Under the existing legislation they are allowed to serve in the armed forces after completing their graduate studies at a state-run university. Those who obtained a doctoral degree were subsequently exempted from the two-year duty.

A new bill on compulsory military service approved by Prime Minster Andranik Markarian’s cabinet would do away with these privileges which were meant to maintain and boost the country’s standards of higher education. The proposed legislation, to be sent to parliament soon, would grant deferrals only to undergraduate students of state universities and colleges.

“Deferral will not be extended afterwards,” the chief of the Defense Ministry’s legal affairs department, Sedrak Sedrakian, said after a cabinet meeting. He said university graduates wishing to continue their studies will have to first perform their military duty along with other young men normally drafted at the age of 18.

The bill, if it is approved by the parliament, will not have a retroactive impact on current graduate and doctoral students. They will be drafted after finishing their studies. “Their knowledge will used in corresponding services of the armed forces,” Sedrakian said.

Officials pointed to the widely held belief that many of them enrolled on the state-funded graduate programs mainly to put off their draft or, in the case of doctoral students, avoid it altogether. That apparent motivation has given rise to bribery and nepotism among university authorities in charge of graduate admissions.
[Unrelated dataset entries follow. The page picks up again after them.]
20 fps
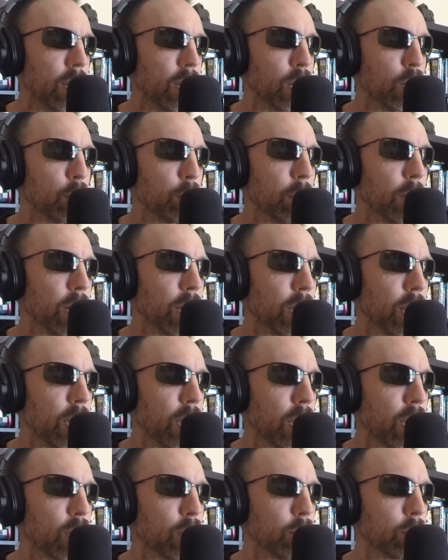But
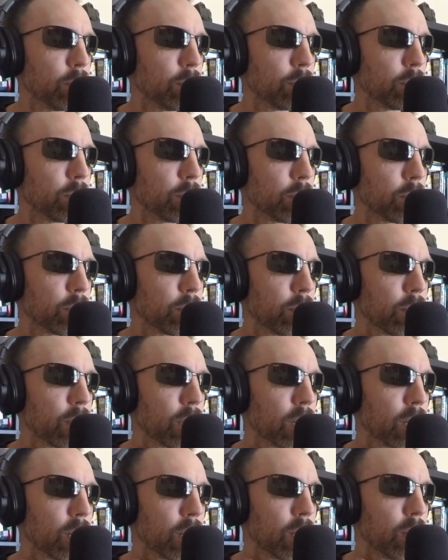
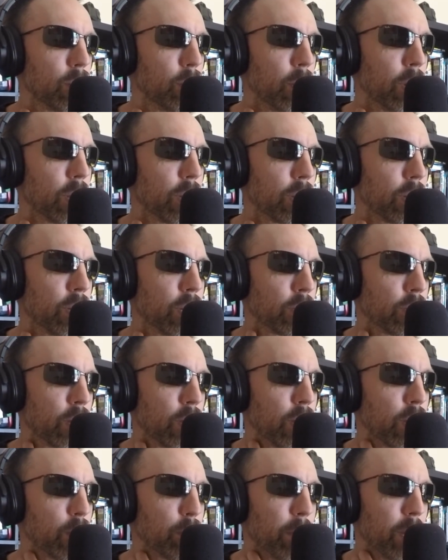one of the things I
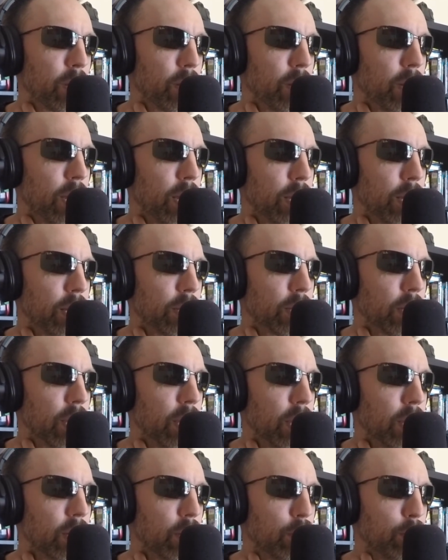think about a lot, and
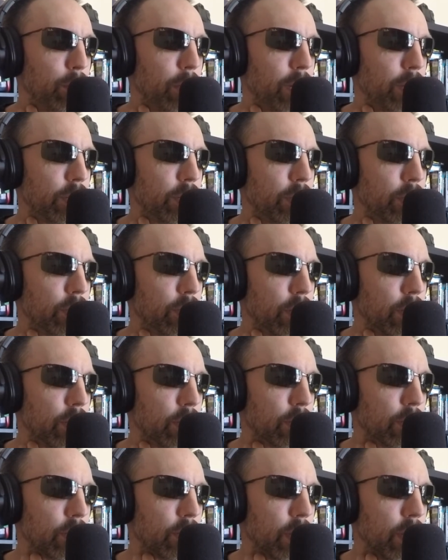Kyle mentions
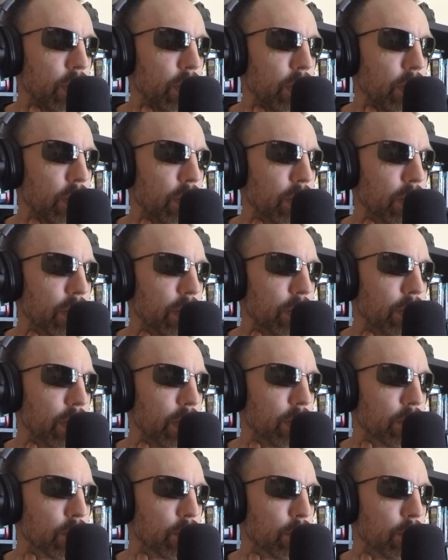this in the early
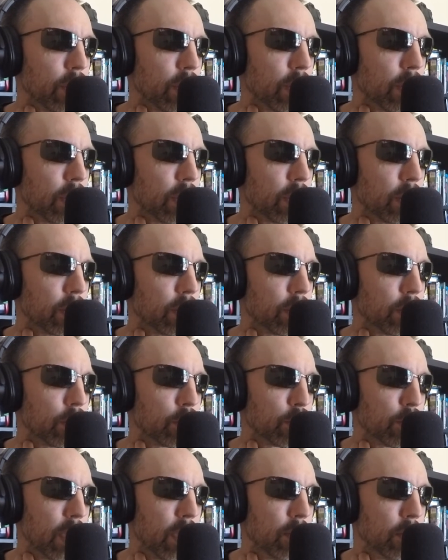days of their
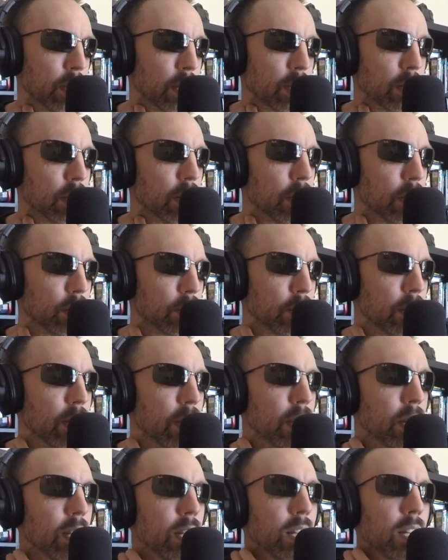traveling
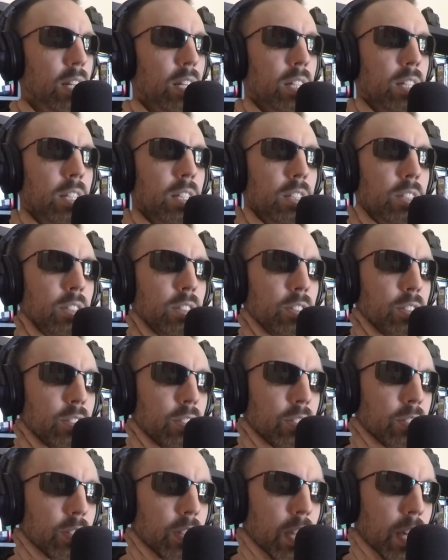alone,
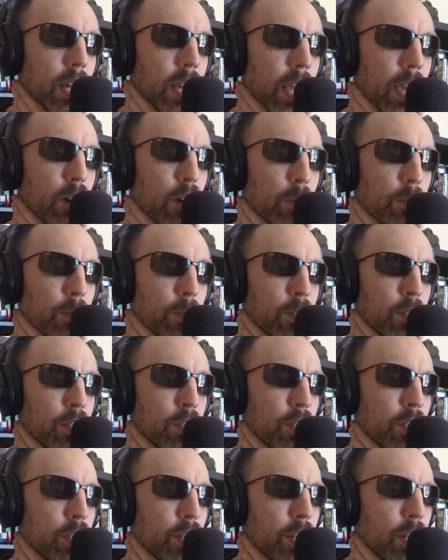is how I
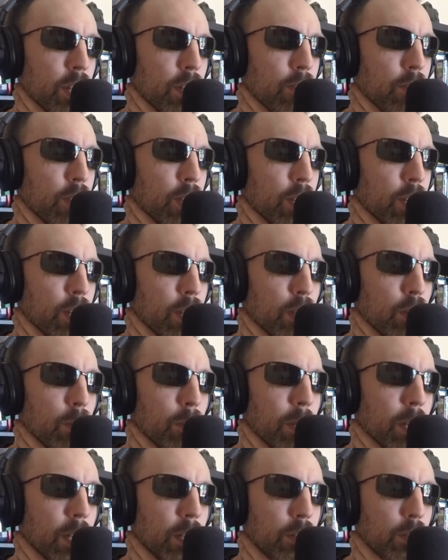perceive the
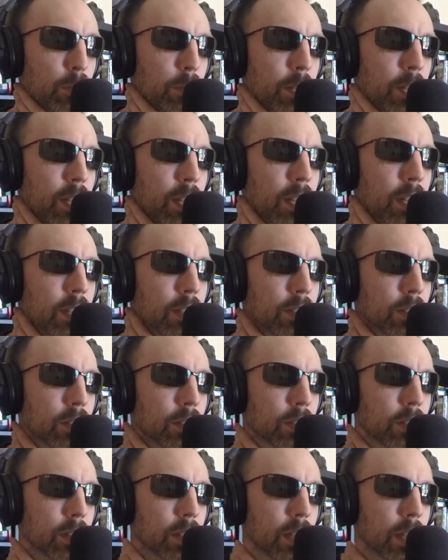human
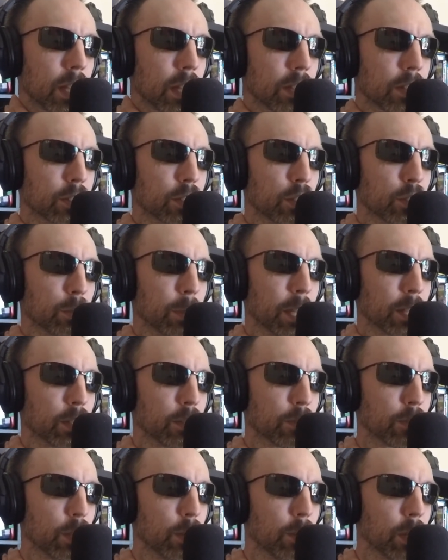experience. And this goes back
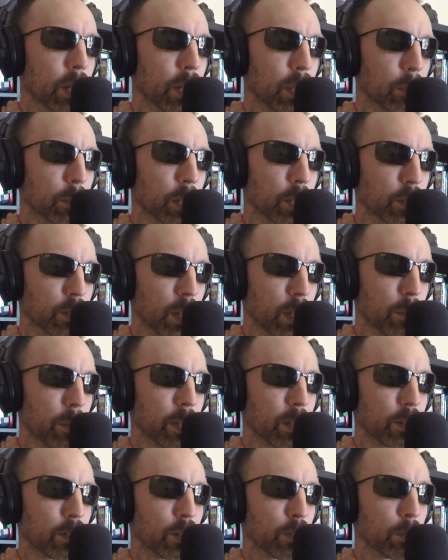to free will, and I'm going to try to
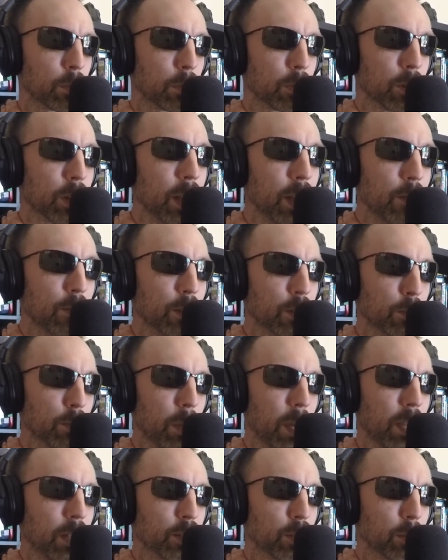make this as brief as
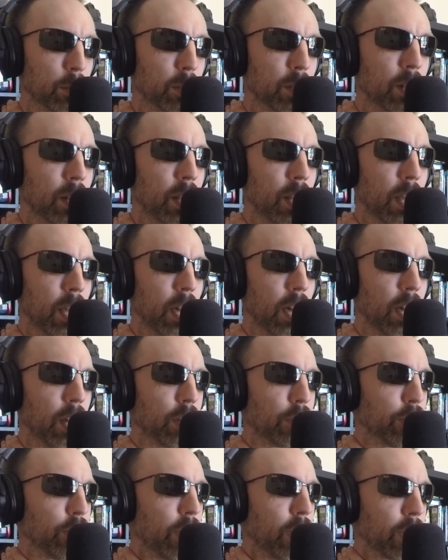possible.
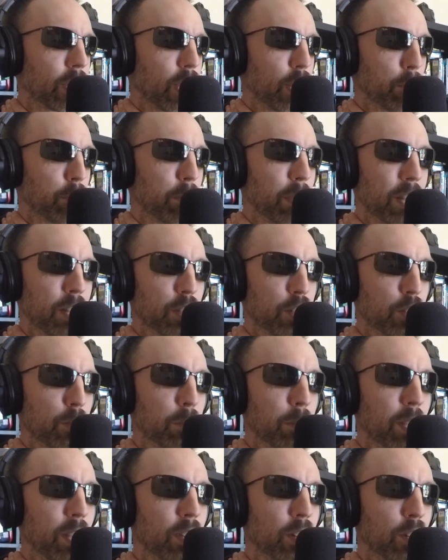I'll talk at Ben
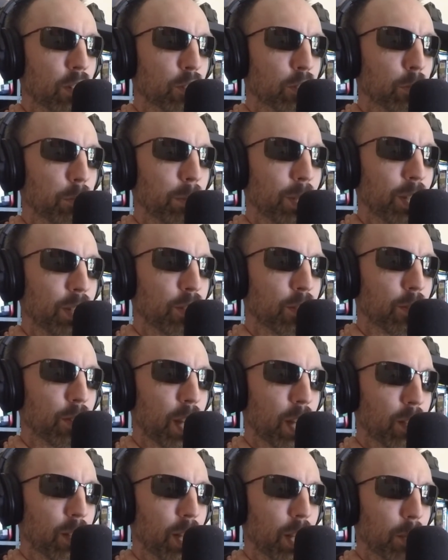Shapiro speeds, if
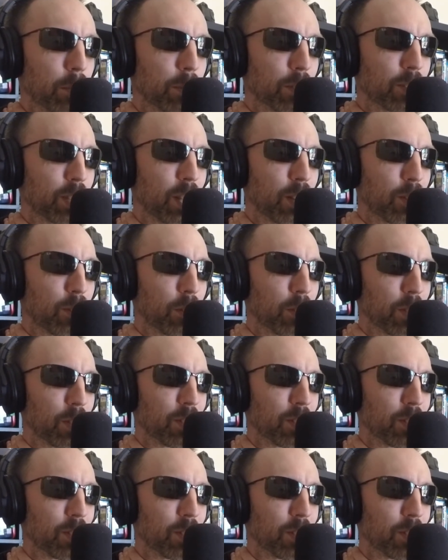that'll help us get through this.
Deputy Justice Minister Gevorg Malkhasian described the existing rules as a “serious problem” and “source of corruption.” “A person who wants to study science may do that after serving in the army,” he said. “It will now be clear who is interested in science and who is seeking a doctoral degree to avoid military service.”

According to Malkhasian, the change was suggested by President Robert Kocharian who he said is concerned about the practice. Kocharian’s personal support for the initiative makes its passage by the National Assembly even more likely.

There was no immediate reaction from the country’s academic circles and scientific community. They have supported the deferrals in the past, arguing that promising young men with a potential to become scientists or scholars would forget much of their knowledge gained in university after the two years in the army.